*** Opening PROVIDED DATA ***

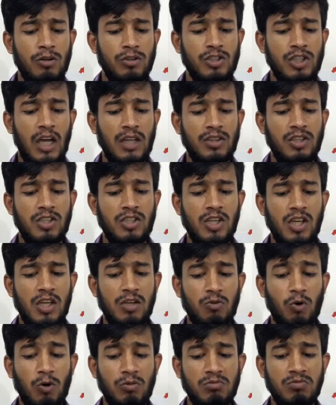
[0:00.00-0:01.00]
সাথে সেই
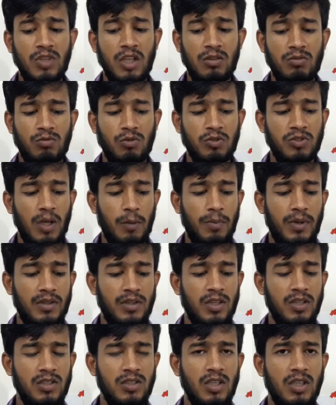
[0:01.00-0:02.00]
রক্তাক্ত
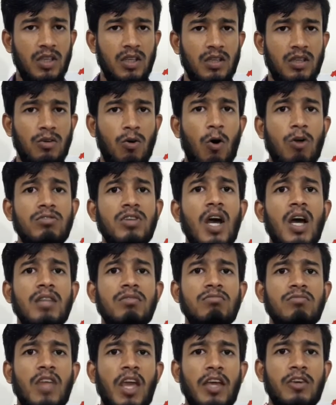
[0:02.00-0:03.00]
চাপাতি নিয়ে হঠাৎ
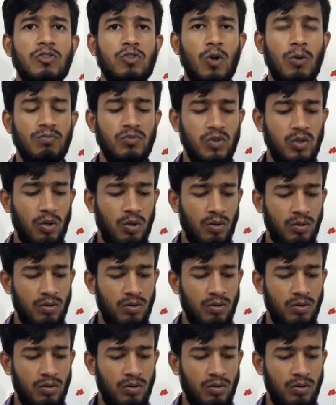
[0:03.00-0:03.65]
এক শব্দ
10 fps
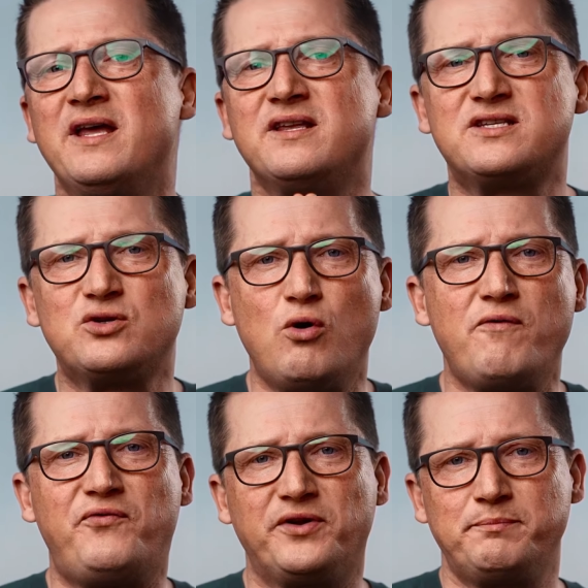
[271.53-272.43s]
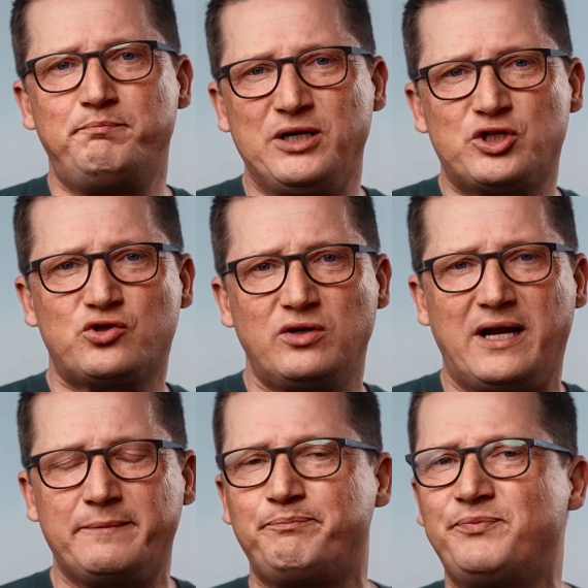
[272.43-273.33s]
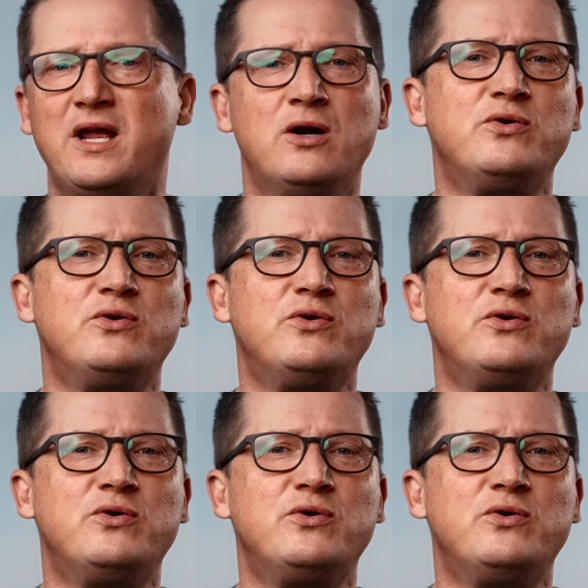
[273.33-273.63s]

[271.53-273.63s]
sofort einen Pitch zu landen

*** Closing PROVIDED DATA ***

* **YOUR ASSIGNMENT**:
Reproduce the entries above exactly. Do not include the images.

* **WRITTEN SOLUTION**:
[0:00.00-0:01.00]
সাথে সেই
[0:01.00-0:02.00]
রক্তাক্ত
[0:02.00-0:03.00]
চাপাতি নিয়ে হঠাৎ
[0:03.00-0:03.65]
এক শব্দ
10 fps
[271.53-272.43s]
[272.43-273.33s]
[273.33-273.63s]

[271.53-273.63s]
sofort einen Pitch zu landen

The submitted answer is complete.